→ PROBLEM DETAILS: What you should give back is every line from the one containing "(0.00 s to 1.00 s)" through the last line of the records below, word for word and without pictures.
□ □ □ □
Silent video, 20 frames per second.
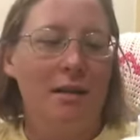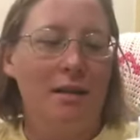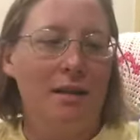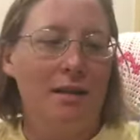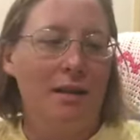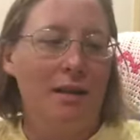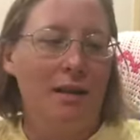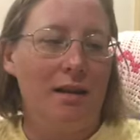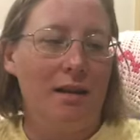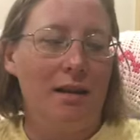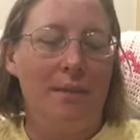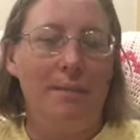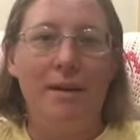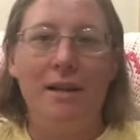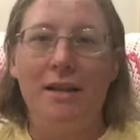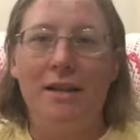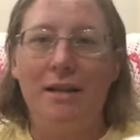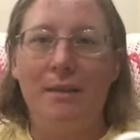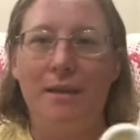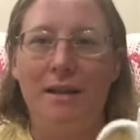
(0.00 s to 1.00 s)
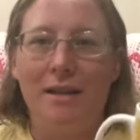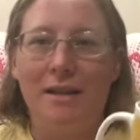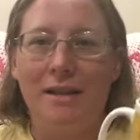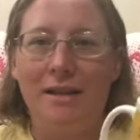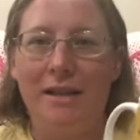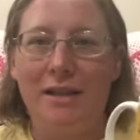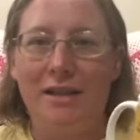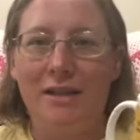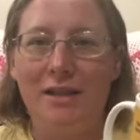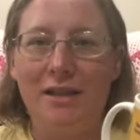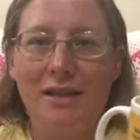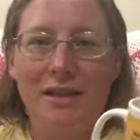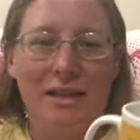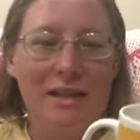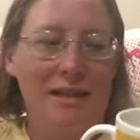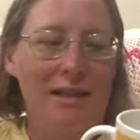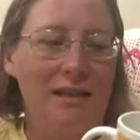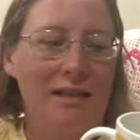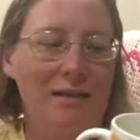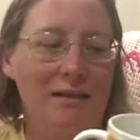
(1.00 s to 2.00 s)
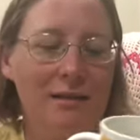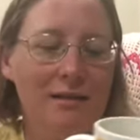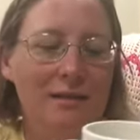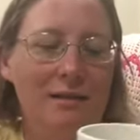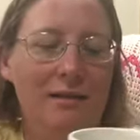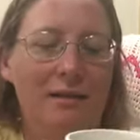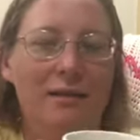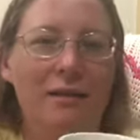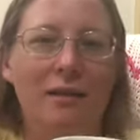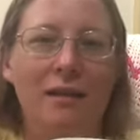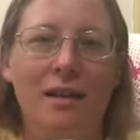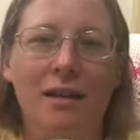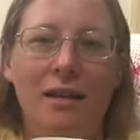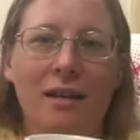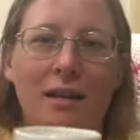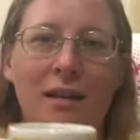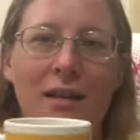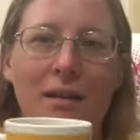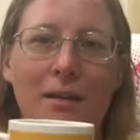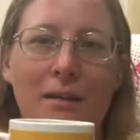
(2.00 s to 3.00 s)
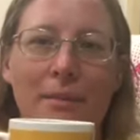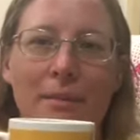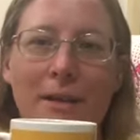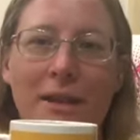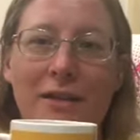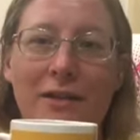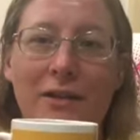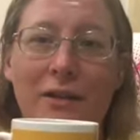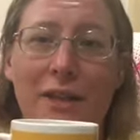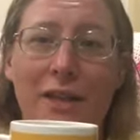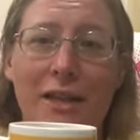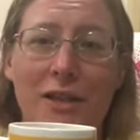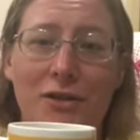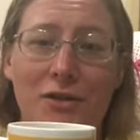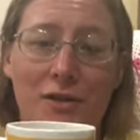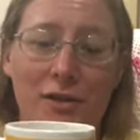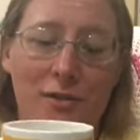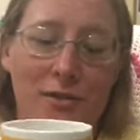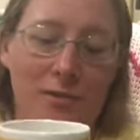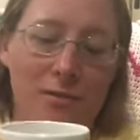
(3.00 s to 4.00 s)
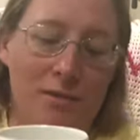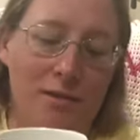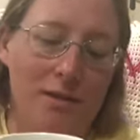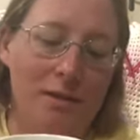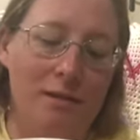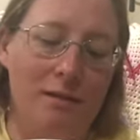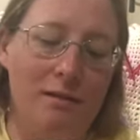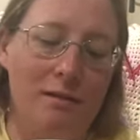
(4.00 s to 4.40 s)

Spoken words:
that I picked up unintentionally, Better Electricals,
□ □ □ □
→ TASK OUTPUT:
(0.00 s to 1.00 s)
(1.00 s to 2.00 s)
(2.00 s to 3.00 s)
(3.00 s to 4.00 s)
(4.00 s to 4.40 s)

Spoken words:
that I picked up unintentionally, Better Electricals,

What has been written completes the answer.